Into the details of Rule 114E of Income Tax Rules 1962- Mandatory reporting of Certain Transactions

In another attempt to bring high-value cash transactions under the purview of Income Tax in India, Rule 114E of Income Tax Rules 1962 came into being from 1st April, 2016 that in official terms, deals with ‘furnishing statement of financial transactions or SFT’ by the individuals or the tax assessee.

Rule 114E of Income Tax Rules, 1962
Rule 114E of Income Tax Rules, 1962

Provisions of Rule 114E of Income Tax Rules 1962 Explained

In case of any cash transactions amounting to Rupees two lakhs and above for selling goods or services, the corresponding reporting authority or the tax assessee has to submit the details of the transaction in the form of the full statement of financial transactions under Rule 114E. This is because he is legally responsible for audit under section 44AB of the Income Tax Act, 1961 and therefore, it is mandatory to provide a statement of the financial transactions at serial no.11 of Rule 114E (2). Although the same were ruled out vide CBDT’s notification no.91/2016 dated 6th October, 2016 stating an obvious irrelevance of reporting such transactions, yet, this will be applicable only for cash transactions exceeding two lakhs per transaction only.
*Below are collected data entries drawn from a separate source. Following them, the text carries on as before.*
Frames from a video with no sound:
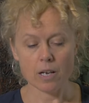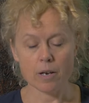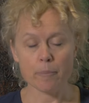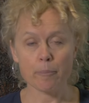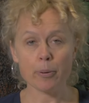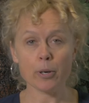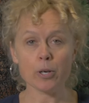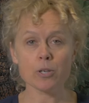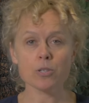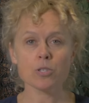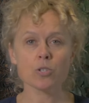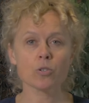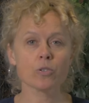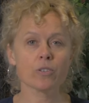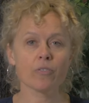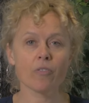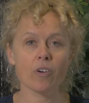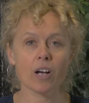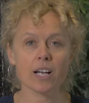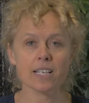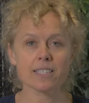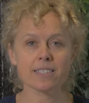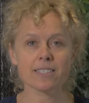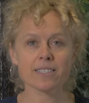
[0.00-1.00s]
Personal
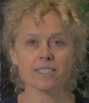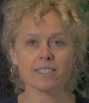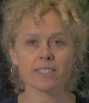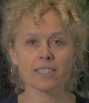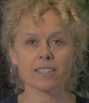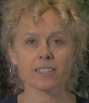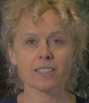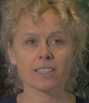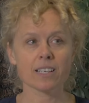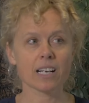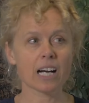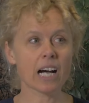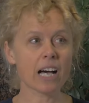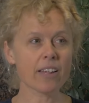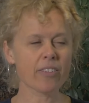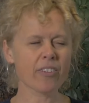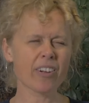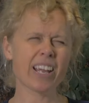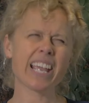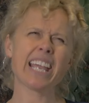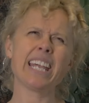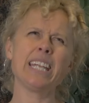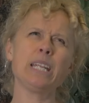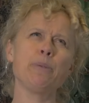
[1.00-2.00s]
devices. Are
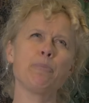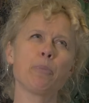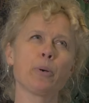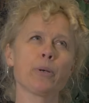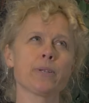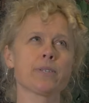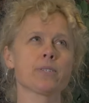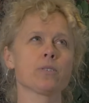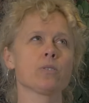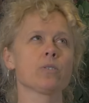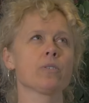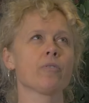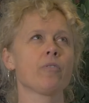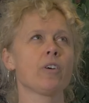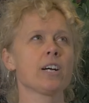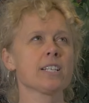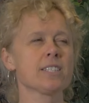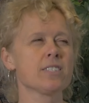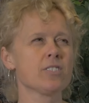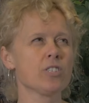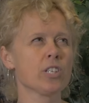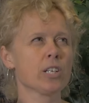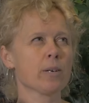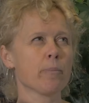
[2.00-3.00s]
there any personal
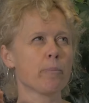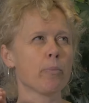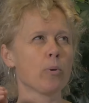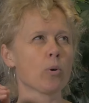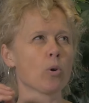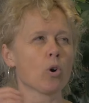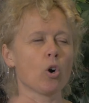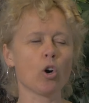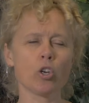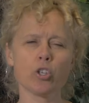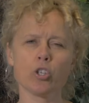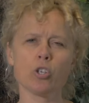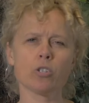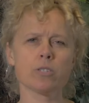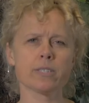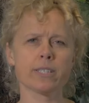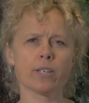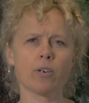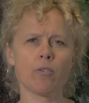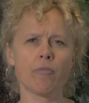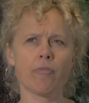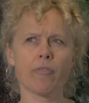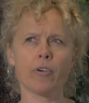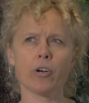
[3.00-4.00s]
devices you can put on your
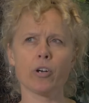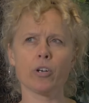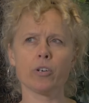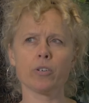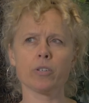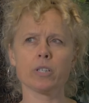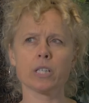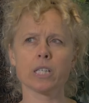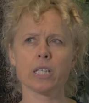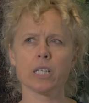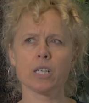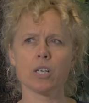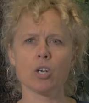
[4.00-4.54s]
cell phone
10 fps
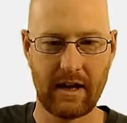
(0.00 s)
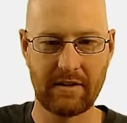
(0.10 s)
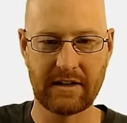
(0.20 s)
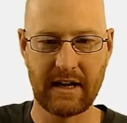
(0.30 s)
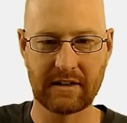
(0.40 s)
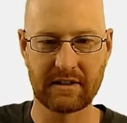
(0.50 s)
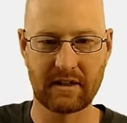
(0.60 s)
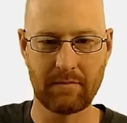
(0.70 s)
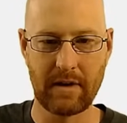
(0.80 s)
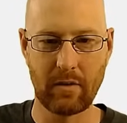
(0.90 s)
And the text
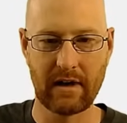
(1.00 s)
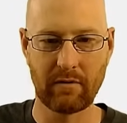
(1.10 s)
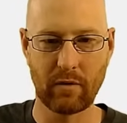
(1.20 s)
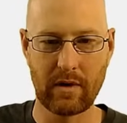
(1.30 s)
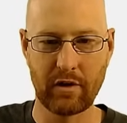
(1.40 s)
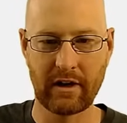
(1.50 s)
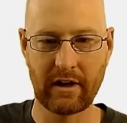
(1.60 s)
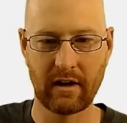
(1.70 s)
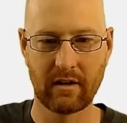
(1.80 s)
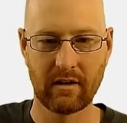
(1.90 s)
is going to be whatever we put
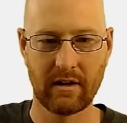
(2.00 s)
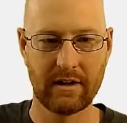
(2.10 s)
here.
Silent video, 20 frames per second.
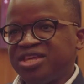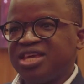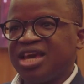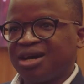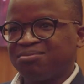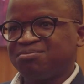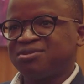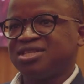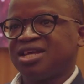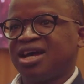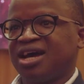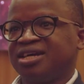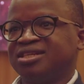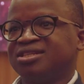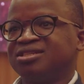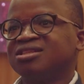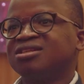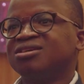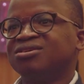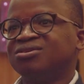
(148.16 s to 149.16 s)
the upside
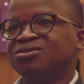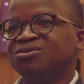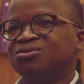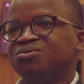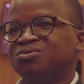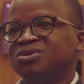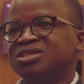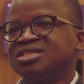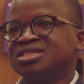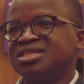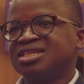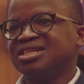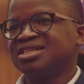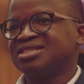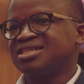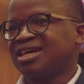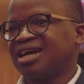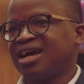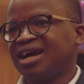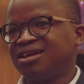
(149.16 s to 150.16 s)
though, we sit
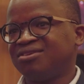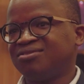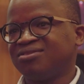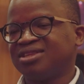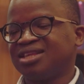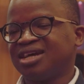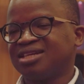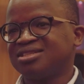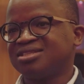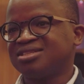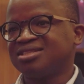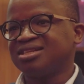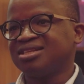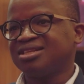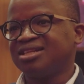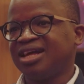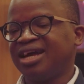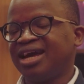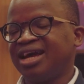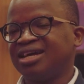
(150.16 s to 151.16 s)
as a country that
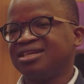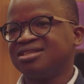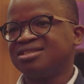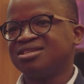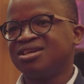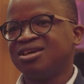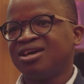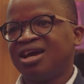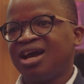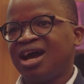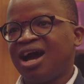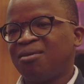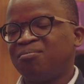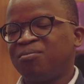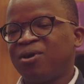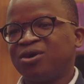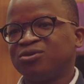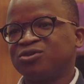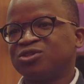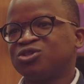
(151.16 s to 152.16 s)
still has
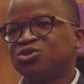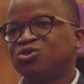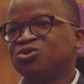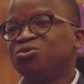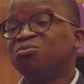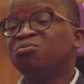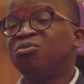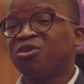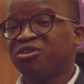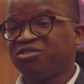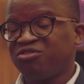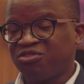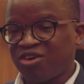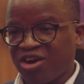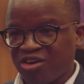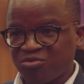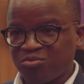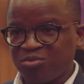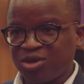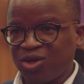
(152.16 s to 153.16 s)
about
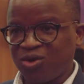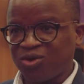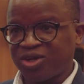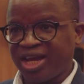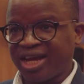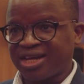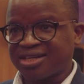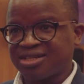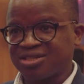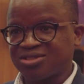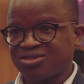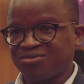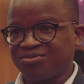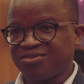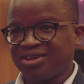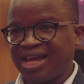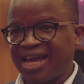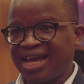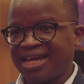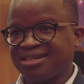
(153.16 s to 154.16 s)
2.5 million hectares
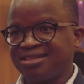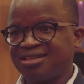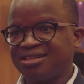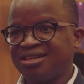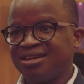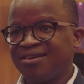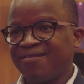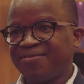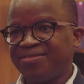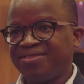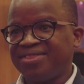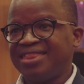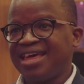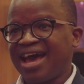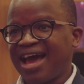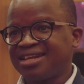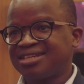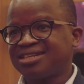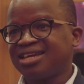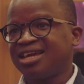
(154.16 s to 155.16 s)
of land
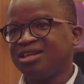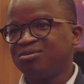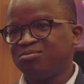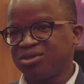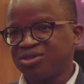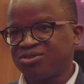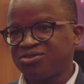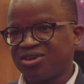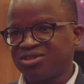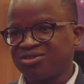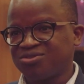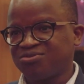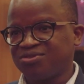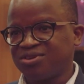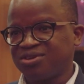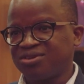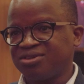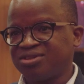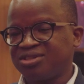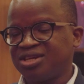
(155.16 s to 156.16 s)
that can be
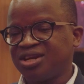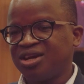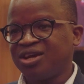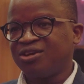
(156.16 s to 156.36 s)
transferred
More about Rule 114E of Income Tax Rules, 1962

There were several questions raised regarding the viability or logic behind reporting such transactions under Rule 114E (2) after the announcement of the same by official spokesperson of CBDT (Central Board of Direct Taxes), Smt. Meenakshi J. Goswami, Commissioner of Income Tax (Media and technical Policy). The Rule 114E came as the 30th Amendment of Income Tax Act, 1961 (43 of 1961) that will come into effect from the official date of publication of the same in the Official Gazette. The main points regarding declaration of the statement of financial transactions based on nature and values of transactions along with the corresponding class of person or the reporting person under Rule 114E of Income Tax Act, 1962 are:

  • In case of payments made in cash for purchase of bank drafts, pay orders, etc. , cash deposits and cash withdrawals amounting to almost Rupees ten lakhs per year, statements need to be furnished by the concerned reporting authority, which is here the banking company or a co-operative bank that is applicable under the Banking Regulation Act, 1949 referred to in Section 51 of the Act.
  • In case of cash deposits, cash withdrawals, payments, one or more time deposits aggregating to more than Rupees ten lakhs per year, the reporting authority, which is the banking company, co-operative bank or postmaster general here has to report the same to the Income Tax Department of India.
  • In case of receipts or buy back of shares totaling to Rupees ten lakhs, the concerned company or the authorized person will be the reporting authority to furnish the statement of the financial transactions under Rule 114E of Income Tax Rules, 1961.

Publication of the principal rules in detail was done on 7th November, 2016 vide notification S.O.969 (E) dated 26th March, 1962 and later amended vide notification S.O.3399 (E) that will require furnishing the details of the financial statements in respect of the financial transactions on or before 31st January 2017.